Reference: refactoringguru. Cn/design – patt…

intentions

The singleton pattern is a creative design pattern that allows you to ensure that there is only one instance of a class and provide a global node to access that instance.

The problem

The singleton pattern solves two problems

  1. Ensure that there is only one instance of a class. Each call to the normal constructor returns a new object. The singleton ensures that each time a new object is created, one of the created objects is returned.
  2. Provide a global access node for the instance. Like global variables, the singleton pattern allows specific objects to be accessed from anywhere in the program. But it protects the instance from being overwritten by other code.

The solution

The implementation of the singleton pattern involves the following two steps:

  1. Make the default constructor private to prevent other objects from using the singleton classnewOperator.
  2. Create a new static build method as a constructor. This function “surreptitiously” calls the private constructor to create the object and store it in a static member variable. All subsequent calls to this function will return the cache object.

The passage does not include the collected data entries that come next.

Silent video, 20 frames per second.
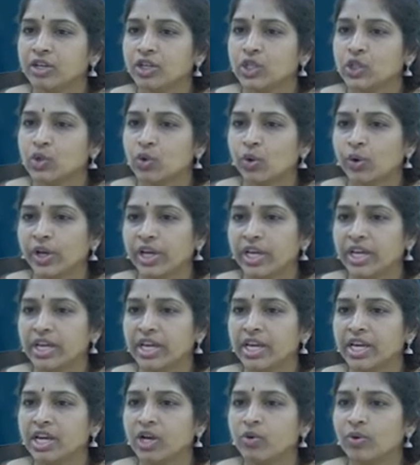So
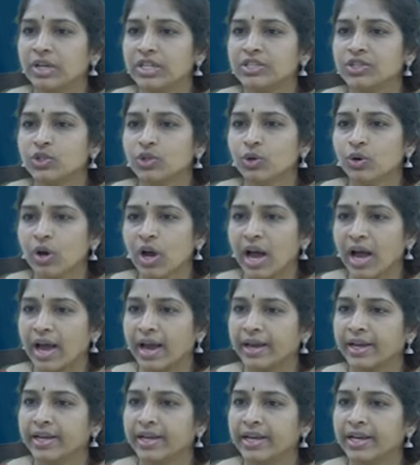E equals to
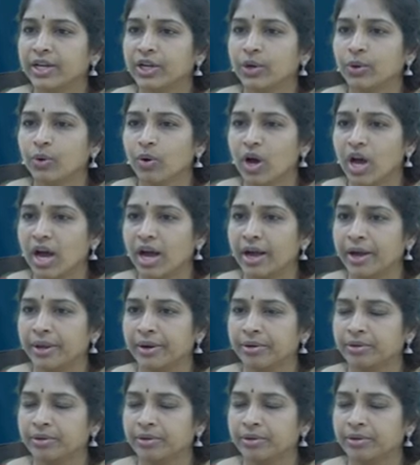I into R.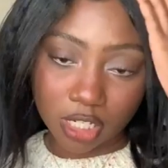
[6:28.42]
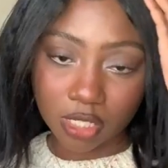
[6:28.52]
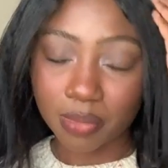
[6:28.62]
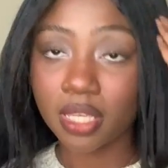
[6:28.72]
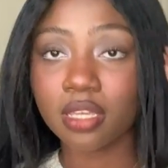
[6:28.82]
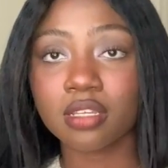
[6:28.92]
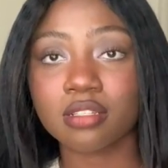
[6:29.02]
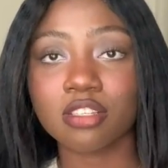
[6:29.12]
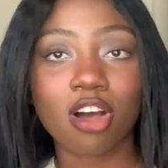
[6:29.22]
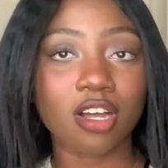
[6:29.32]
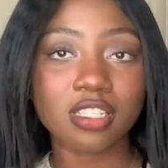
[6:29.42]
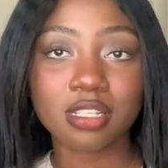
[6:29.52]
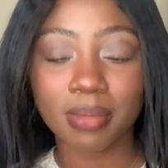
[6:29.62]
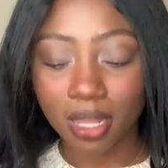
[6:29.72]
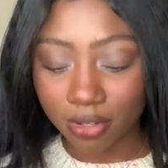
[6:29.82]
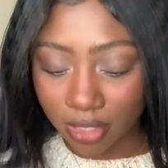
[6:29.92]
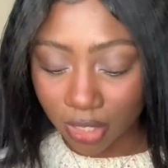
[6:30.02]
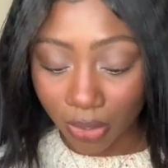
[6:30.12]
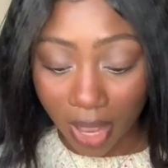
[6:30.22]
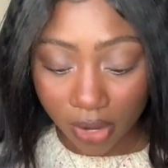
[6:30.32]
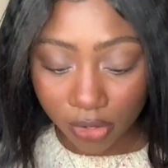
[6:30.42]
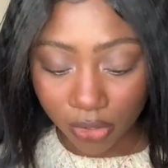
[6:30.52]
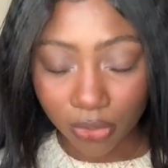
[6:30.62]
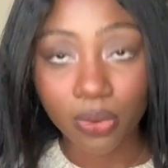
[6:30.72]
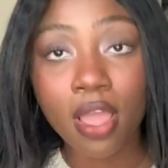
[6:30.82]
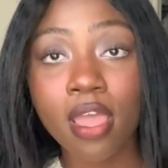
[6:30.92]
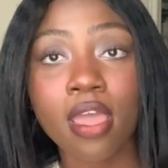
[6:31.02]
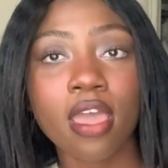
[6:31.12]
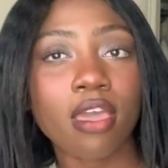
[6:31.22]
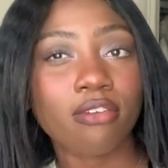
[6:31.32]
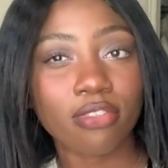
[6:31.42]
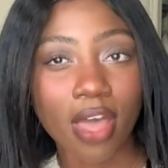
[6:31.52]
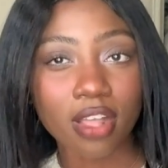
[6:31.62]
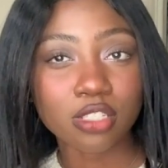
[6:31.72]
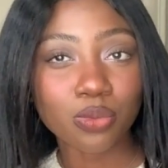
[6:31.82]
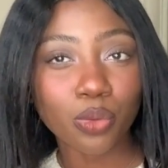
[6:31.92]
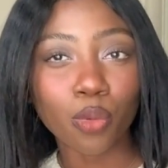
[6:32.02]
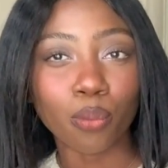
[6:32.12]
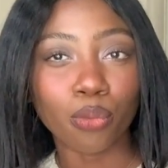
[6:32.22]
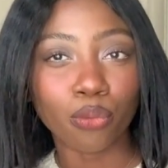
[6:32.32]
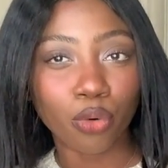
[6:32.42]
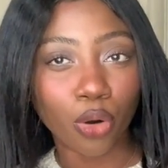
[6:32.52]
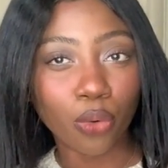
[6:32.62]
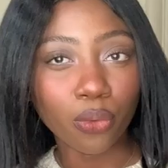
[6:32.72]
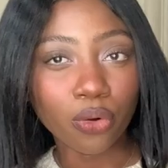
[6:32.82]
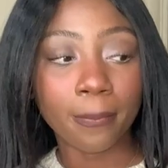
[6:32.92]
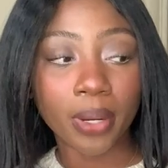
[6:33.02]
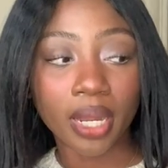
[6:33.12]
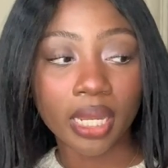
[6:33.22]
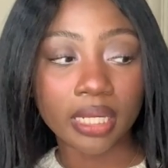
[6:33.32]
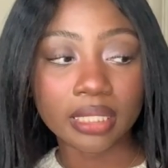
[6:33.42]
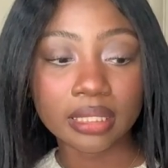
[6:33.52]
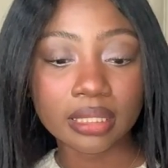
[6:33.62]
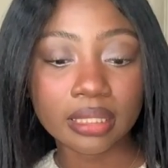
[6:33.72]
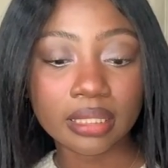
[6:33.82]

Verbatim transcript: just being tossed about. So I don't know if that's when it broke, but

Singleton pattern structure

  1. The singletonThe (Singleton) class declares a class namedget­InstanceA static method that gets an instance to return an identical instance of its class. This method is the only way to get a singleton.

Code implementation

#include<iostream>
#include<string>
using namespace std;

class Singleton {
private:
	// Member variables that hold singletons must be declared statically typed.
	static Singleton* singleton_;
	// The constructor of a singleton must always be a private type to prevent the constructor from being called directly with the 'new' operator
	// Build method.
	Singleton(const std::string value) : value_(value)
	{
	}
	string value_;

public:
	Singleton(Singleton& other) = delete;
	void operator= (const Singleton&) = delete;
	Static methods used to control access to a singleton instance.
	static Singleton* get_instance(const string& value);

	// Any singleton must define some business logic that can be executed on instances.
	void SomeBusinessLogic(a)
	{
		cout << "value/2:" << singleton_->value_/2 << endl;
	}

	std::string value(a) const {
		returnvalue_; }}; Singleton* Singleton::singleton_ =nullptr;
Singleton *Singleton::get_instance(const std::string& value)
{
	if (singleton_ == nullptr) {
		singleton_ = new Singleton(value);
	}
	return singleton_;
}

int main(a) {
	Singleton* singleton1 = Singleton::get_instance("FOO");
	Singleton* singleton2 = Singleton::get_instance("Bar");

	// If values are the same, the singleton is valid
	cout << singleton1->value() << endl;
	cout << singleton2->value() << endl;

	return 0;
}
Copy the code

The above implementation is not safe if multiple threads are requesting the singleton at the same time. Therefore, thread synchronization is required, using thread-safe singletons.

Advantages and disadvantages of this mode

  1. advantages
    • You can guarantee only one instance of a class.
    • You get a global access node that points to the instance.
    • A singleton is initialized only when it is first requested.
  2. disadvantages
    • It violates the single responsibility principle. This pattern solves two problems simultaneously
    • This mode requires special processing in multi-threaded environment to avoid multiple threads creating singleton objects.
    • The singleton pattern can mask bad design, such as too much knowledge between the components of a program.